This was when there were decent raises awarded to those who went above and beyond. Doctors still made housecalls like Marcus Welby and stuff. We all marveled over the tenacity of the ones who had managed to attain the ten or fifteen year mark serving mankind. We played jokes on each other at the worst possible moments and sat as silent witness to a river of tears. Some joyous, many sad and painful. The first joyful passing over that I remember was that of my paternal grandmother Lottie. A colon cancer patient, she had not been diagnosed until it was too late...probably due to her own stubborn nature. Lottie was used to "acting as if" as a way of surviving the hard years of the Great Depression married to a poor Southern sharecropper named Wilmer. I wandered down the 2Main section of the building until I round my way to her room. Ginner and Sister were there, and Dr. Fred. MeMama lay still on the bed. This particular vigil was a short one for me because she was pronounced shortly thereafter. Dead, that is. Daddy was at work or something, and I called him with the news he was expecting.

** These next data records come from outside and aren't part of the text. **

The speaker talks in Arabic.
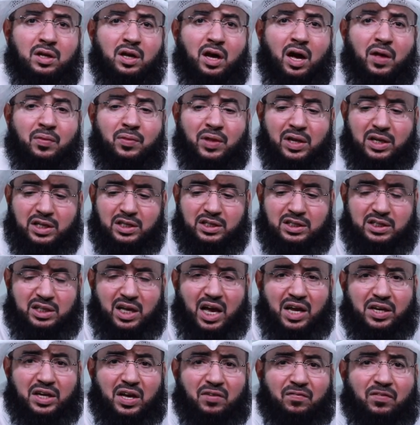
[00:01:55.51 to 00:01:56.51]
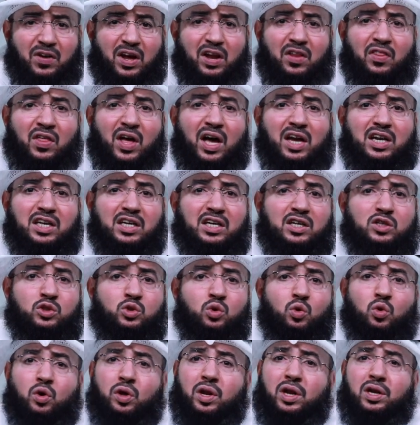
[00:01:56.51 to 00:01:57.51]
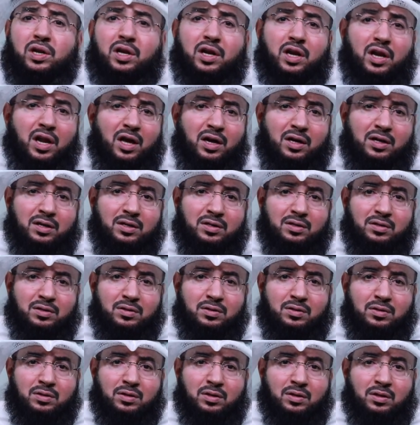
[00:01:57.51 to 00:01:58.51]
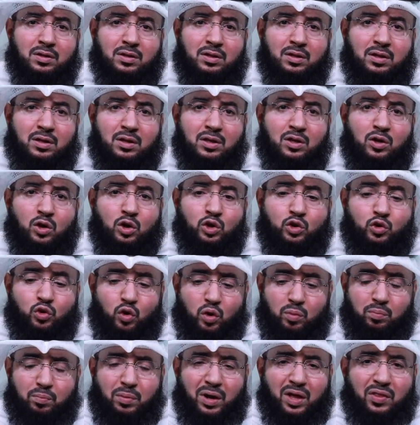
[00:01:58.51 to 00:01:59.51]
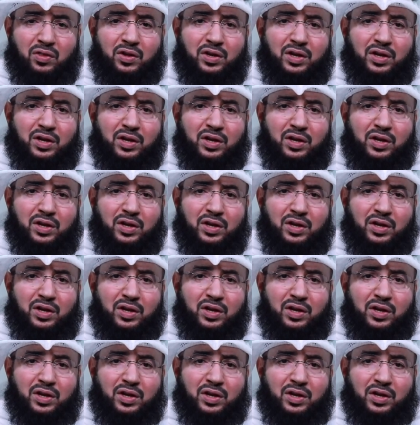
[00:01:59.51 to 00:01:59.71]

أن الإنسان يفعل ذلك شكرا لله اليوم بعض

Next was Bill, Mama's and Nancy's younger brother. Our ICU consisted of a single room with four curtained beds scrunched together like sardines in a shiny can. I had seen him off and on the year before he ended up there...always gray and haggard looking. He was 36 and dead both inside and out. Gaga was out of pocket so it was Poops on the phone, once again callin' in the family. A mental picture of his two young daughters standing in the October breeze at the cemetary is burned onto my brain forever. Sad, sad stuff.
Our day began as everybody showed up around seven and divided stacks for pick-up. We were equally responsible, techs and phlebs alike, for drawing blood on pateints that the docs had ordered the day or night before when they made rounds. STAT meant somebody's dying...all the rest of it would wait. I was only about 22 then so I managed nights on end of call which started at 11pm, in addition to the day job. Somebody always went out to get breakfast at Burger Queen, rain or shine..off the clock. The cafeteria was only open for lunch in a little bitty basement room that is now filled with old x-rays. The food was free.

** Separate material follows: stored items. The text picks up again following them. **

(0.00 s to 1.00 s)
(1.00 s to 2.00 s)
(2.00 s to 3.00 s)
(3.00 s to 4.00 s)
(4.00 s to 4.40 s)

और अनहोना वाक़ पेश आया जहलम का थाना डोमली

My wake-up call came when the bidding was between the two "not-for-profit" hospital systems that wanted our place real bad. We were a logical dot on the map for Hospital B because they operated every other one on the highway from Memphis to Obion County. The other Memphis sytem, M Hospital was seeking to take over the West Tennessee market and funnel the patients south as well. After much public woohoo and a lot of hard feelings the big M won the battle for about ten million over market value for the physical property. Before it was over they owned seven of us in West Tennessee. It was a twenty year love hate relationship for me as a member of the church that hospital M used on their logo. When their "mission" changed, we all got sold, again.

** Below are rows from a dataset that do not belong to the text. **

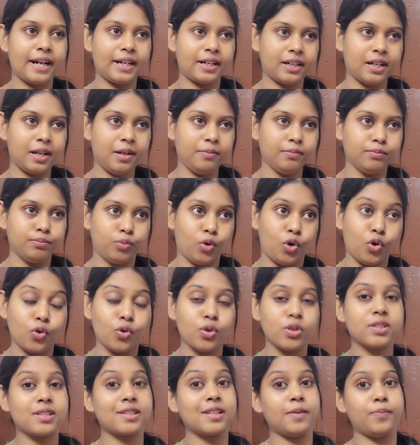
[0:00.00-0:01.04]
একটা বড়
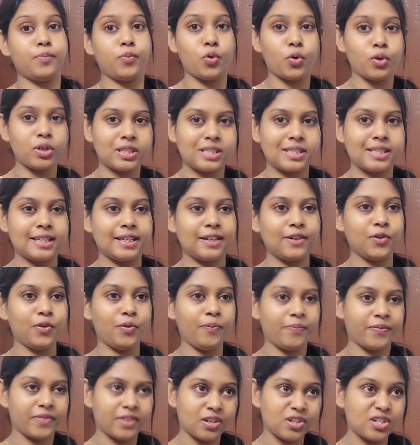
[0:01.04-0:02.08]
সাপোর্ট ছিল
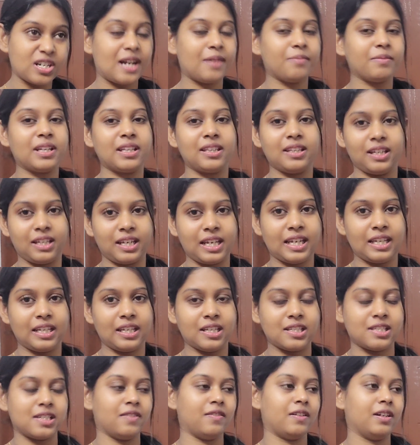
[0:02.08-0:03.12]
সামনের দিকে
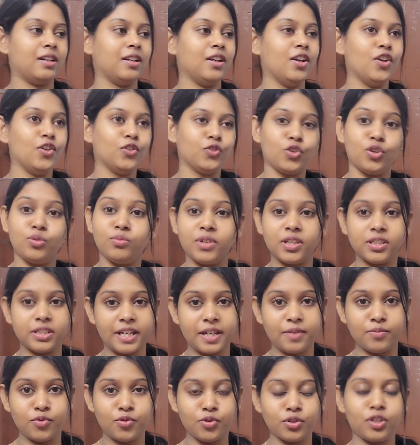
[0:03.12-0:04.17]
এগিয়ে যাওয়ার তোমরা
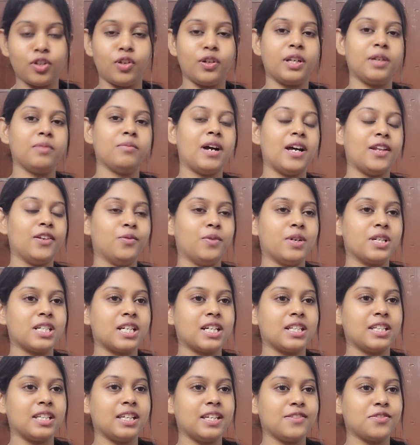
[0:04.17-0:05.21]
সেই মুহূর্তে অনেক
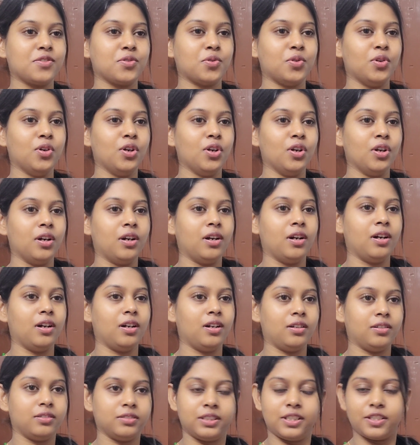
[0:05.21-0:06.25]
ভালোবাসা দিয়েছ
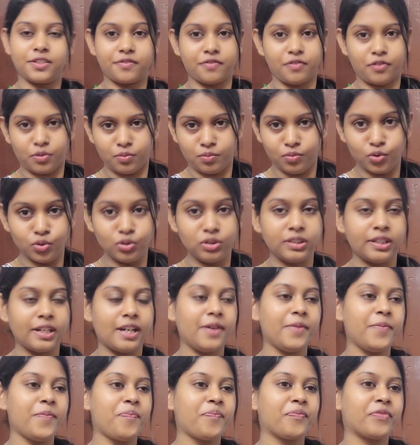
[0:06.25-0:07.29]
জাস্ট ফর
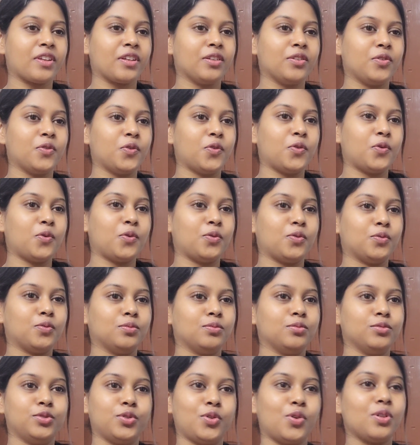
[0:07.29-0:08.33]
মুন্না তো
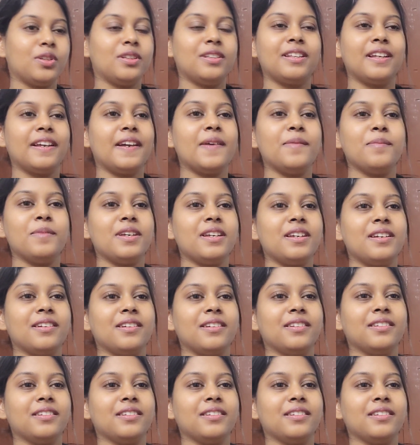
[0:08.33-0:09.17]
সত্যি আমি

Next was Uncle Leland, aka Bud. At one time he was chief of police but in his later years he moved into a position as traffic man over truckin' at the local rubber plant. His wishes were specifically not to be hooked up to a ventilator but it happened anyway. Daddy went up there in the ICU and sat with him for hours on end. After a day or so Bud ripped the tubes out and, thankfully, there was a compassionate doc on call who said no more and refused to re-intubate. His funeral was the first one I had ever attended with a military presence. Fairview cemetary sits right next to what used to be the Dyer County Fairgrounds, and it just so happened that it was fair week. The ferris wheel was lit up all gaudy like, turning around and around with carnival music blaring in the background. The shooters took positions and fired with precision. The horn player took his place and played taps with everything he had. All of them were dressed in the uniforms of US servicemen.
Jimbo was my favorite uncle, hands down. He was a music man from way back when and worked as a band and stage director until he died. Twenty something of those years were right here at Dyersburg High School but he got tired of the political emphasis on sports and such and moved over to Obion County where they adored him for his talent on the football field with the marching band. He and Aunt Nancy gifted me with my love for music, beginning with piano lessons at an early age. His diagnosis with cancer of the prostate came only after it had moved into his bones and shot his alk phos off the chart. Prostate cancer begins down low and moves into the bones, squeezing out the blood making capabilities of the marrow. The last six months of his life, he was dependent on transfusions of blood and platelets to stay alive. After several units of platlets, he started to severe reactions to the HLA antigens....fever, chills and shakin'. I made housecalls to Newbern to draw blood and check his platelet count and H&H. On his deathbed, Jimbo was makin' platelets in his sleep.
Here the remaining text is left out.